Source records

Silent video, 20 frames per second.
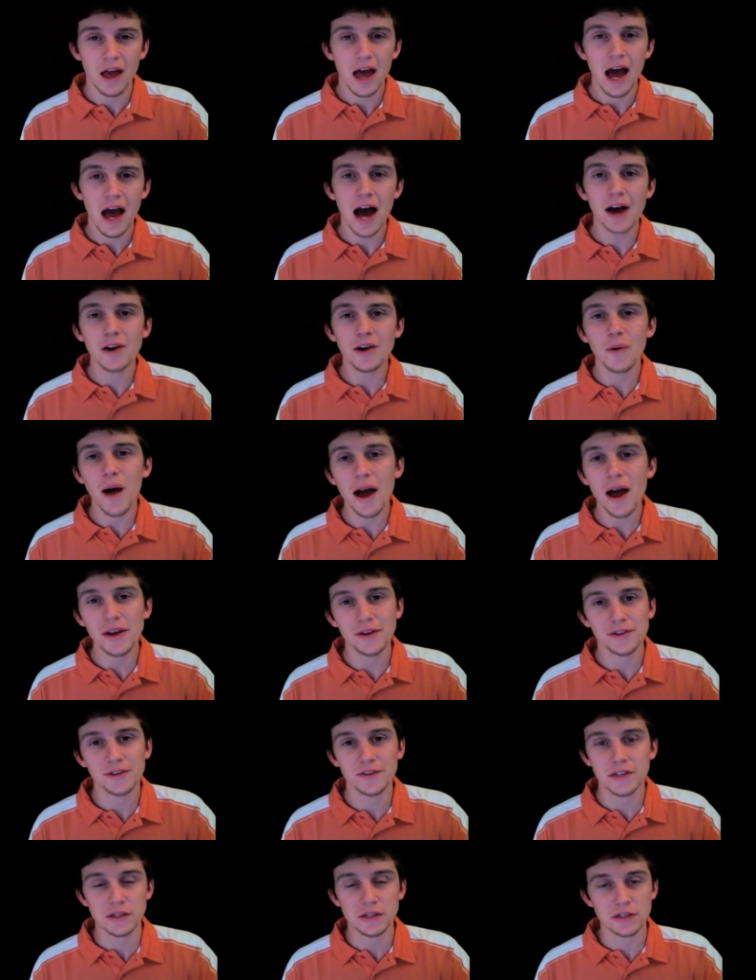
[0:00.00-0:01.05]
how do I
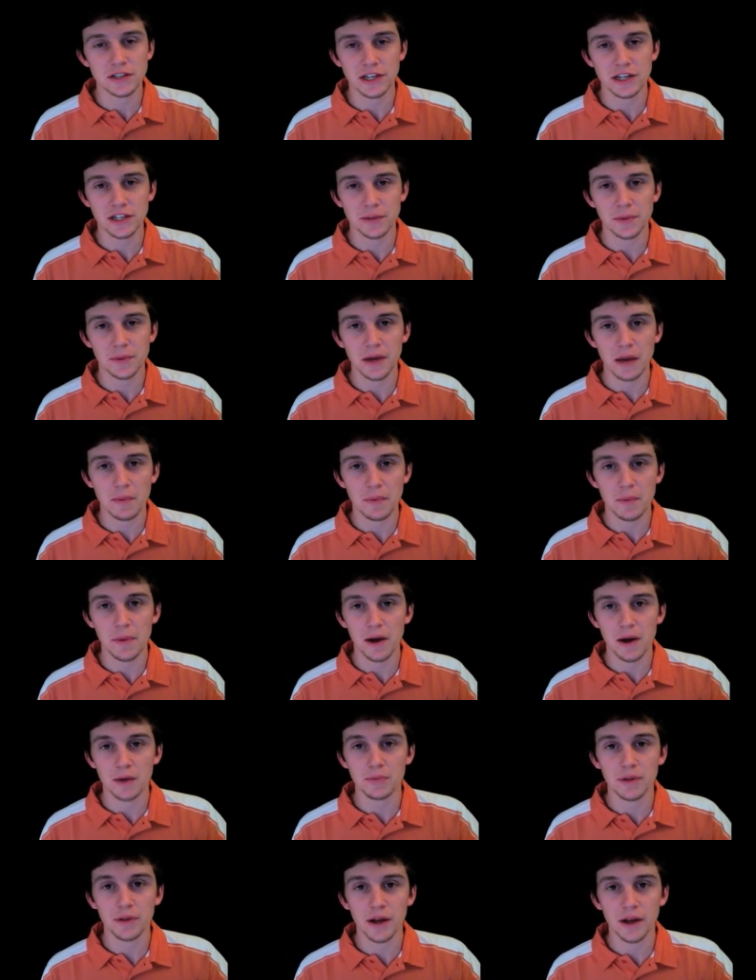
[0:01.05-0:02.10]
use visualization to become a
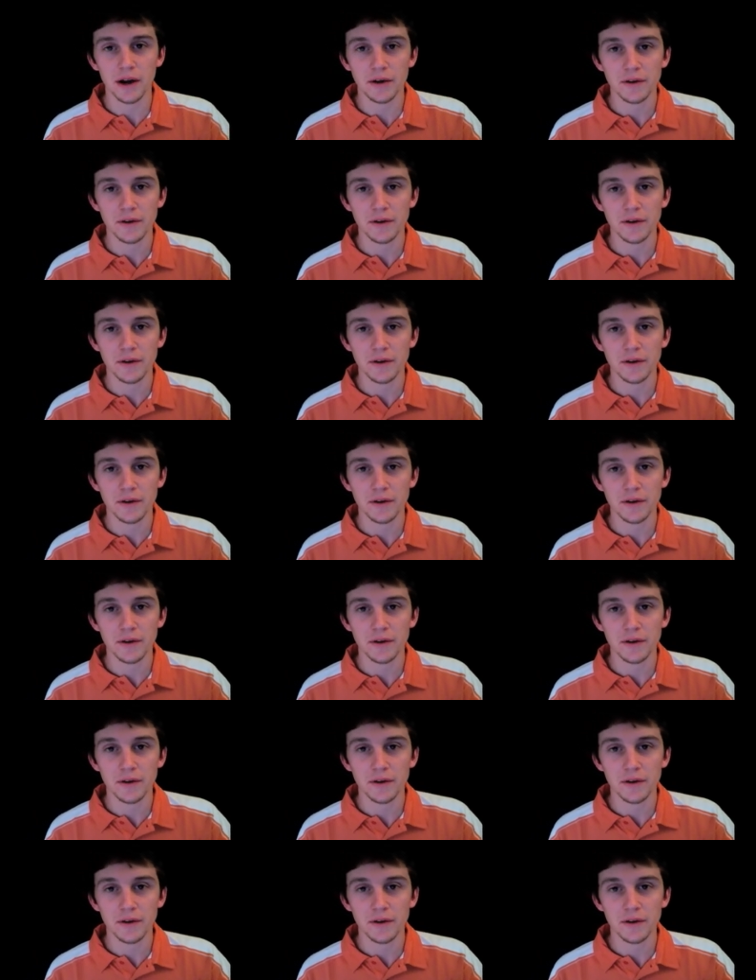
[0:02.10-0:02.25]
better player?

Exercise requirements – All of the records above are to be written out exactly, minus their images.

Solution for this problem –
Silent video, 20 frames per second.
[0:00.00-0:01.05]
how do I
[0:01.05-0:02.10]
use visualization to become a
[0:02.10-0:02.25]
better player?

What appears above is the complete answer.